**Exercise brief**
Please copy out each line of the entries in which "What" appears.

(Saved entries)
..........
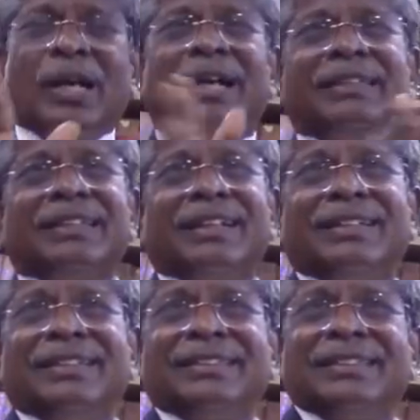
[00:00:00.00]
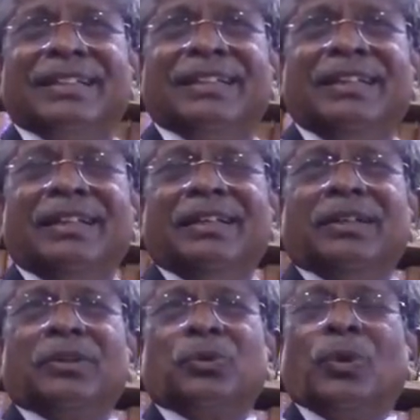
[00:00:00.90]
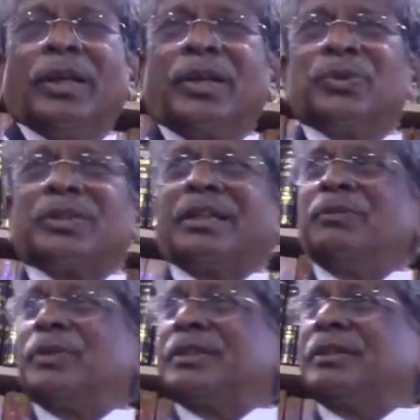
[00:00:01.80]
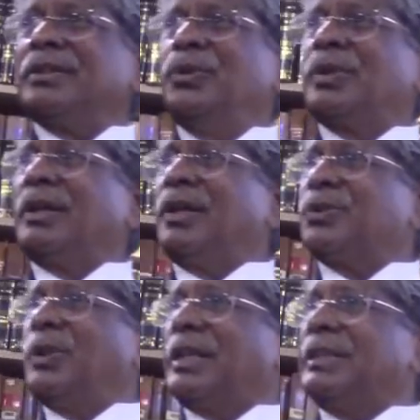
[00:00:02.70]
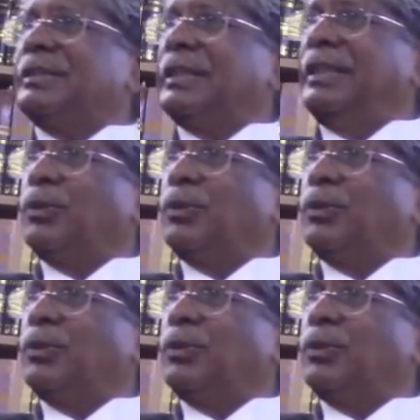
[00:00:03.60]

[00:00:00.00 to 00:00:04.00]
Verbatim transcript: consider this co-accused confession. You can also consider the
..........
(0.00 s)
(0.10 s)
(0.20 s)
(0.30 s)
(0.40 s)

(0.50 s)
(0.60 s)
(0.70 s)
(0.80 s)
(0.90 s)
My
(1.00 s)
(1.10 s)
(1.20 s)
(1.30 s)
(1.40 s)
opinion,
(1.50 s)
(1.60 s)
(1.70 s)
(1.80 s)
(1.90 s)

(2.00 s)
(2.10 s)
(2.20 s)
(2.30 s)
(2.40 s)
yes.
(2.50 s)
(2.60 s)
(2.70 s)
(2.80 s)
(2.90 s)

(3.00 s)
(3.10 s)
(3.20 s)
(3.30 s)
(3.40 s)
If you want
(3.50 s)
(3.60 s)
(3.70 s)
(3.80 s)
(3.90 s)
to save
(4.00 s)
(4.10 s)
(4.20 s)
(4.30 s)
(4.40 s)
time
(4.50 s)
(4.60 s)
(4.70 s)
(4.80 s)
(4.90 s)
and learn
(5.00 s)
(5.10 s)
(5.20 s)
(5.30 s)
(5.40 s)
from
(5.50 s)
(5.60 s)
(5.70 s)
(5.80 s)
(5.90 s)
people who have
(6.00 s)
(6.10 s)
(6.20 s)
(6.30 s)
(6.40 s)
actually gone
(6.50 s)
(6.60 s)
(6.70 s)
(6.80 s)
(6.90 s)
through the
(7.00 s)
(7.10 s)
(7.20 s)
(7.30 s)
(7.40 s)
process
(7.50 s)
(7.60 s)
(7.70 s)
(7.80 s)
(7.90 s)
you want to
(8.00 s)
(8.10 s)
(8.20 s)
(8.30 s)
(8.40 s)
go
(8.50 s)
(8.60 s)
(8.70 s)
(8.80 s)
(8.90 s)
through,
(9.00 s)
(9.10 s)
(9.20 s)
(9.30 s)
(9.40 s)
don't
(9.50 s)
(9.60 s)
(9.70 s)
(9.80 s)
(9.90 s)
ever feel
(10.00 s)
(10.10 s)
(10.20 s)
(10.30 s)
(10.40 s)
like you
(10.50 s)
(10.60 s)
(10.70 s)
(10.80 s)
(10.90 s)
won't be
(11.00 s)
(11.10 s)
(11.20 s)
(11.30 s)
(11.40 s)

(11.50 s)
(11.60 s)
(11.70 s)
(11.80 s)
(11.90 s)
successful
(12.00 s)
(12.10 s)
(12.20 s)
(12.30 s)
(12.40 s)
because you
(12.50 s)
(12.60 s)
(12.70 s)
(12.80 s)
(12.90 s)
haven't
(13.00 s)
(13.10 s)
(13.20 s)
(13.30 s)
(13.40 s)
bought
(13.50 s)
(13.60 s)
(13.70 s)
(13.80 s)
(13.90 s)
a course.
..........
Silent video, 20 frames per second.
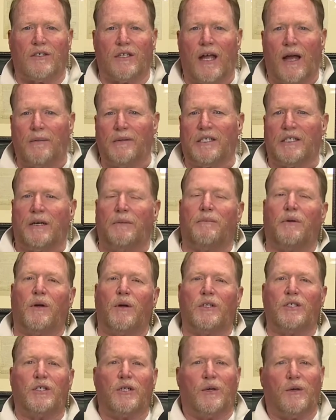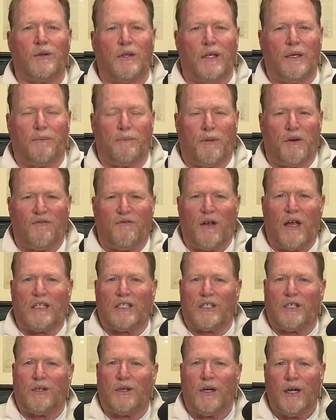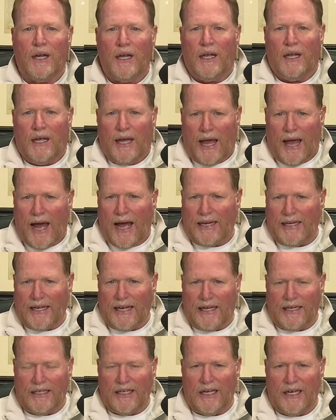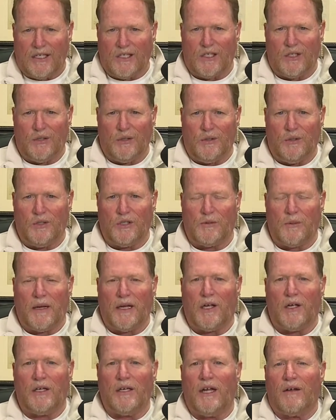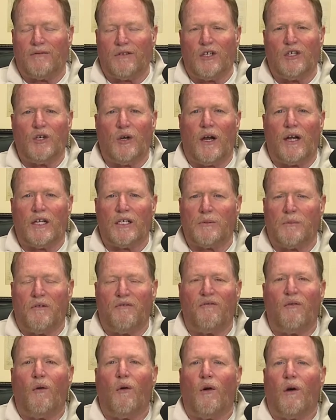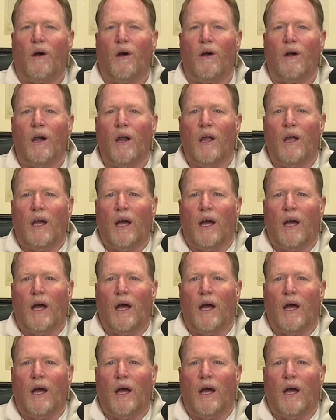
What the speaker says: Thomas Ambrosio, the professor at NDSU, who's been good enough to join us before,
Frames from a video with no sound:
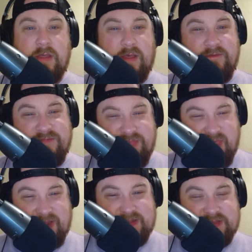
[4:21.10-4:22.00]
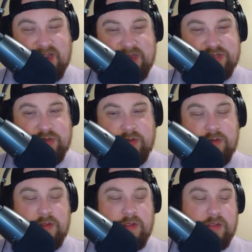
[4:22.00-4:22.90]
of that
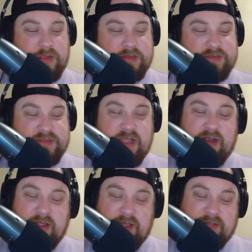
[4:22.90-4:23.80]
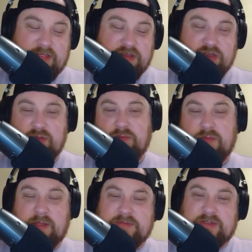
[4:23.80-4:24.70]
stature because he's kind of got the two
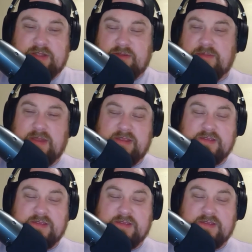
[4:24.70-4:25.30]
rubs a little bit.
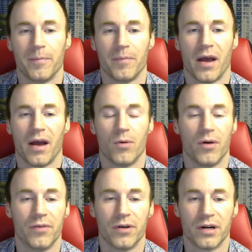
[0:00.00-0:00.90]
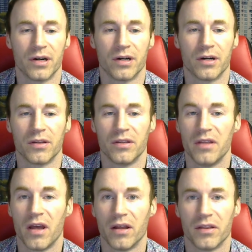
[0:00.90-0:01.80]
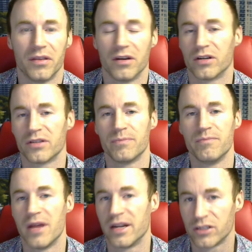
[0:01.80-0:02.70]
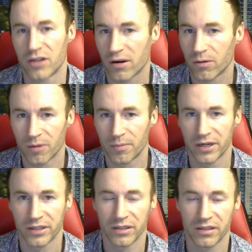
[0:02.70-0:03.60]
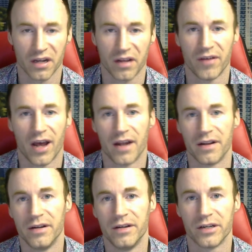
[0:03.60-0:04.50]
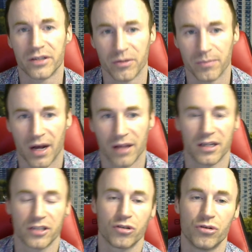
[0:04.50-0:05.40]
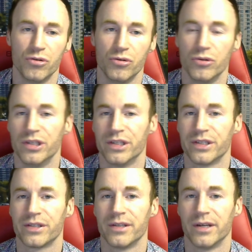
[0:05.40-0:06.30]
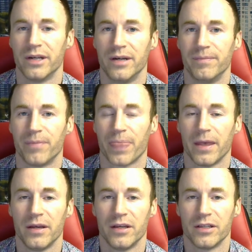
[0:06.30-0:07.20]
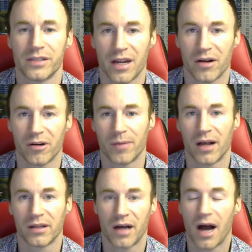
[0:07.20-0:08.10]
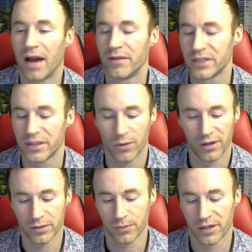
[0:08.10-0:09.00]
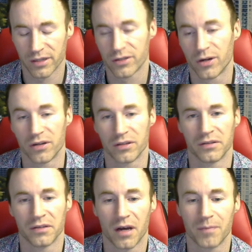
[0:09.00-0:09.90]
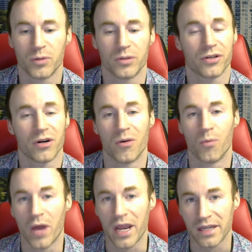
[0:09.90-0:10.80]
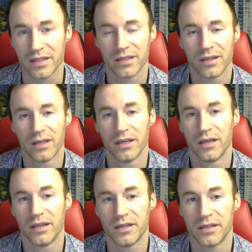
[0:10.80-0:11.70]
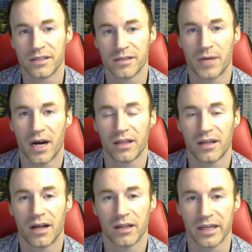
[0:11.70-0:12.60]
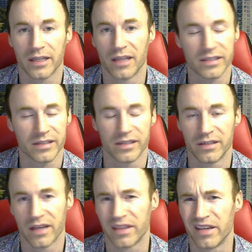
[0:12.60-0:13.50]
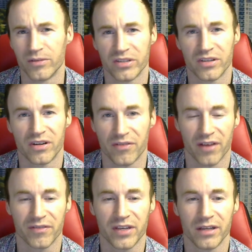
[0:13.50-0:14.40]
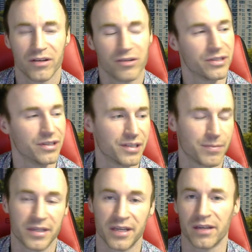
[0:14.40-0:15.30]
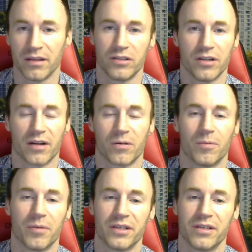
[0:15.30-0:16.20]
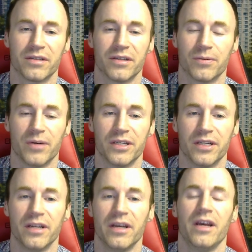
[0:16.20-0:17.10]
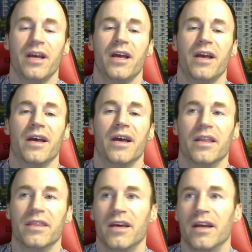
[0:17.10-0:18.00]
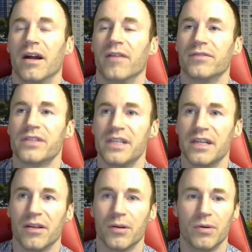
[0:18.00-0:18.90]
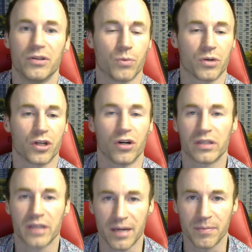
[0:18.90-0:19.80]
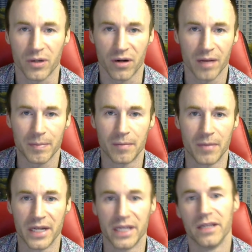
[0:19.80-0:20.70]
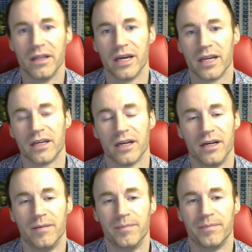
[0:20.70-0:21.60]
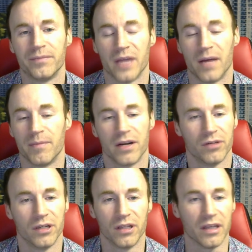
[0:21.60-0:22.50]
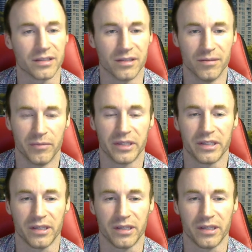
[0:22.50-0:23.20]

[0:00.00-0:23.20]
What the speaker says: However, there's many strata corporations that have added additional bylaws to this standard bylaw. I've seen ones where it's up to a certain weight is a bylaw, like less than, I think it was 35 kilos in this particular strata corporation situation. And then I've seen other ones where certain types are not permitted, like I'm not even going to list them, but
..........
**The answer**
What the speaker says: Thomas Ambrosio, the professor at NDSU, who's been good enough to join us before,
What the speaker says: However, there's many strata corporations that have added additional bylaws to this standard bylaw. I've seen ones where it's up to a certain weight is a bylaw, like less than, I think it was 35 kilos in this particular strata corporation situation. And then I've seen other ones where certain types are not permitted, like I'm not even going to list them, but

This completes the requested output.